Audacity, ambition, power: Kamala Harris’ victory speech had it all

Wearing a white pantsuit in tribute to women’s suffrage and taking the stage to the sounds of Mary J Blige, the first Indian and Black American woman to be elected US Vice President Kamala Harris headlined a rousing victory speech invoking memories of her mother, urging the young to “dream with ambition” and hailing President-elect Joe Biden for his “audacity” in selecting a woman as his running mate.

Pulitzer Prize-winning historian Jon Meacham described Harris’ speech as a signal of the “renewal of an American conversation”.

Early in her speech, Harris leaned into the barrier shattering nature of her role on the Biden ticket and tied it to the long arc of the American Civil Rights movement.
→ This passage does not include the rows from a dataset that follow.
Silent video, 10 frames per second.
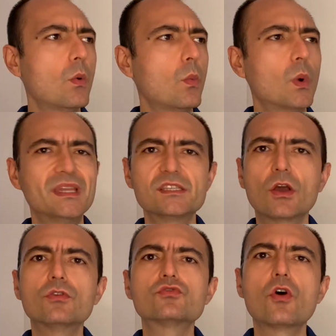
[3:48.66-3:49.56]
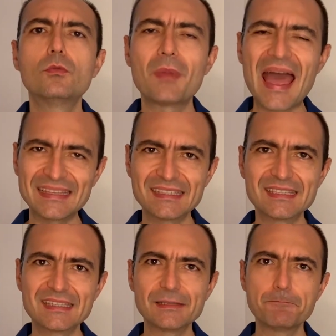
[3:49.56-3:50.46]
What is a control
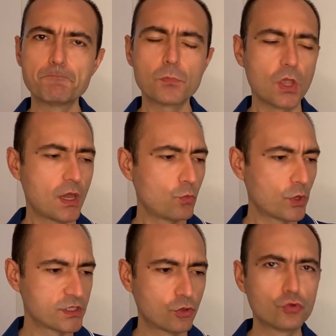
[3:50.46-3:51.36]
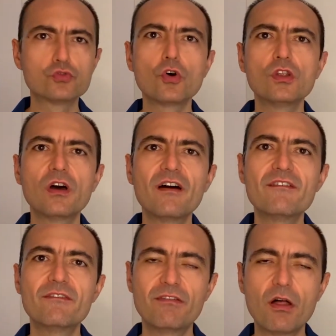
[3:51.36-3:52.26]
mass? And what is a control
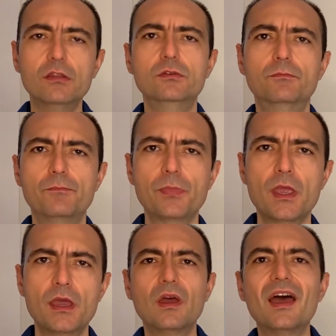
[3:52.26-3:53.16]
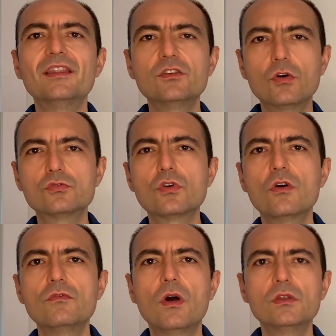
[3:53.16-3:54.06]
volume? And the
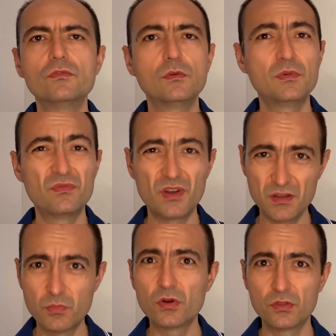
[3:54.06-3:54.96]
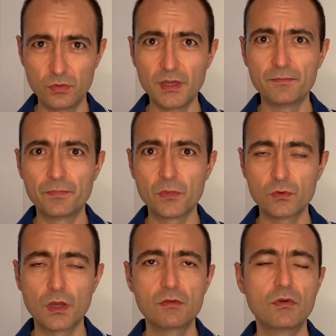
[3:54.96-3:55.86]
control volume will be very important to me.
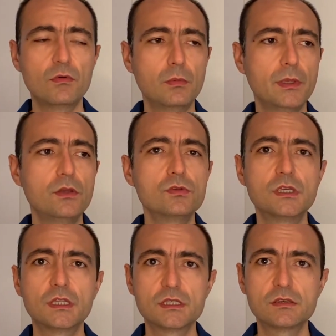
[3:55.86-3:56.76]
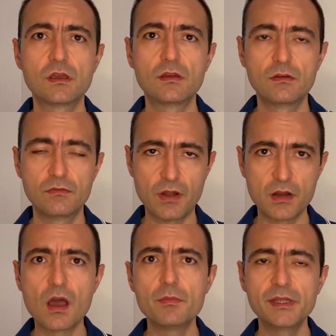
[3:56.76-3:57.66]
Okay, we will be using this very
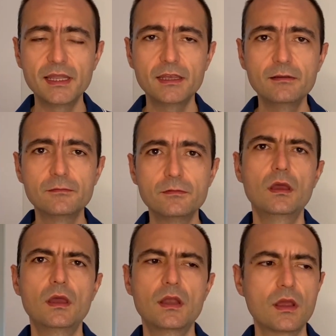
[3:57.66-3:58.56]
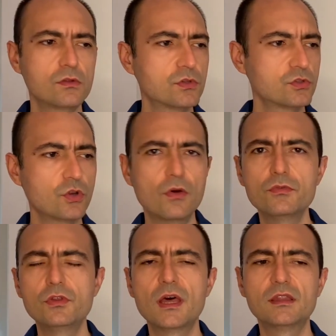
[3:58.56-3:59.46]
commonly. And I also showed
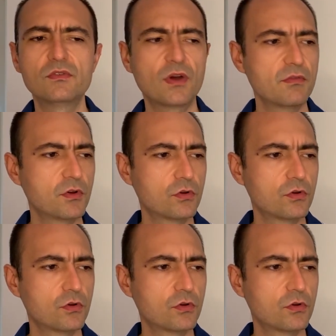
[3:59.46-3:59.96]
you that if I have a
While paying tribute to the “too often overlooked” women who came before her, Harris noted that it has taken 100 years ago since the 19th Amendment (which granted women the right to vote) and 55 years after the Voting Rights Act for a woman to be elected to the country’s most powerful political office.

Harris spoke on Saturday in her first national address to the nation after she and Joe Biden were declared the winners of the 2020 presidential election against Donald Trump and Mike Pence.

Harris, as she does in every major political stump, gave thanks to her mother Shyamala Gopalan, as the “woman most responsible for my presence here today”.

“When she came here from India at the age of 19, maybe she didn’t quite imagine this moment. But she believed so deeply in an America where a moment like this is possible.”

And what a moment it was, even before it began.

Harris arrived in a motorcade flashing red and blue lights, the first sign that the earth has shifted from beneath the Trump-Pence White House. Throughout her speech, Harris offered glimpses of the incredible promise of multicultural America.

“What a testament it is to Joe’s character that he has the audacity to break one of the most substantial barriers that exists in our country, and select a woman as his Vice President,” Harris said.

Her message to “every little girl” was that American is a “country of possibilities”.

She told them, from her uniquely powerful place in history: “Dream with ambition, lead with conviction and see yourselves in a way that others may not simply because they’ve never seen it before, but know that we will applaud you every step of the way.”

For their part, Harris and Biden face tough challenges ahead.

They have won but like Trump says, 71 million people have voted for him, and a great deal of his votes came in from areas ravaged by the coronavirus.

In Trump’s grievances, those voters heard their own and stuck with him for the second time in four years.